=== Section Start ===

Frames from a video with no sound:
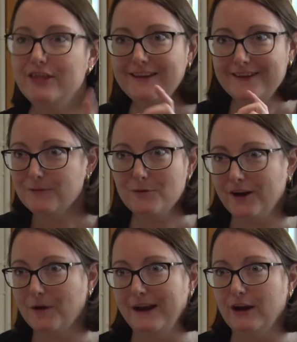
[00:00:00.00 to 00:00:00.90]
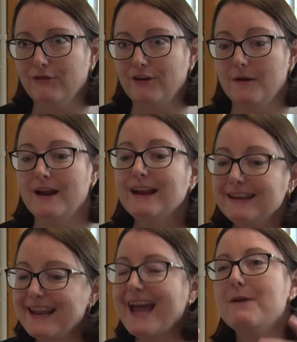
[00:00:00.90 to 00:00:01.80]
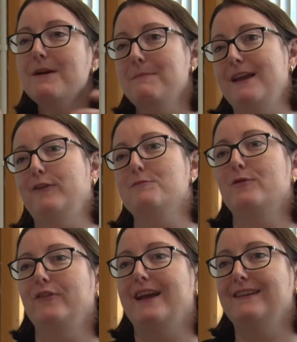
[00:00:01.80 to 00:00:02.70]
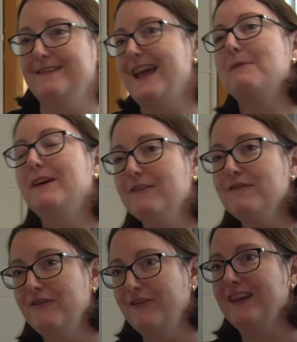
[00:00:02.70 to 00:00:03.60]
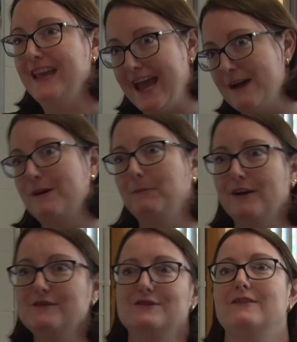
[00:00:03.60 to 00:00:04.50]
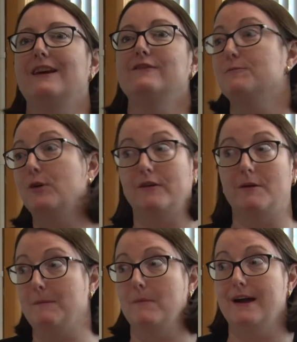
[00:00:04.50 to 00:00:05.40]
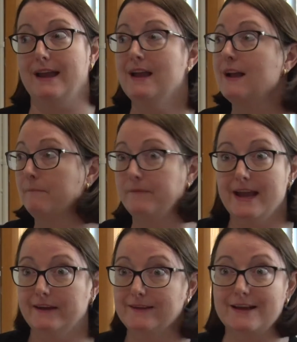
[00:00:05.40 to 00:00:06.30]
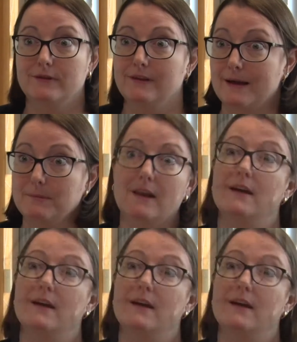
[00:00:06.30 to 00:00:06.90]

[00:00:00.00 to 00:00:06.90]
This is what I went through. Now it makes more sense. Now I can see how I'm going to do that tomorrow in my next level lab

=== Section End ===

For this exercise, retype exactly, and only, the lines from the line with "[00:00:00.00 to 00:00:00.90]" through the last line of the material above, both included. Pictures stay out.

Task result:
[00:00:00.00 to 00:00:00.90]
[00:00:00.90 to 00:00:01.80]
[00:00:01.80 to 00:00:02.70]
[00:00:02.70 to 00:00:03.60]
[00:00:03.60 to 00:00:04.50]
[00:00:04.50 to 00:00:05.40]
[00:00:05.40 to 00:00:06.30]
[00:00:06.30 to 00:00:06.90]

[00:00:00.00 to 00:00:06.90]
This is what I went through. Now it makes more sense. Now I can see how I'm going to do that tomorrow in my next level lab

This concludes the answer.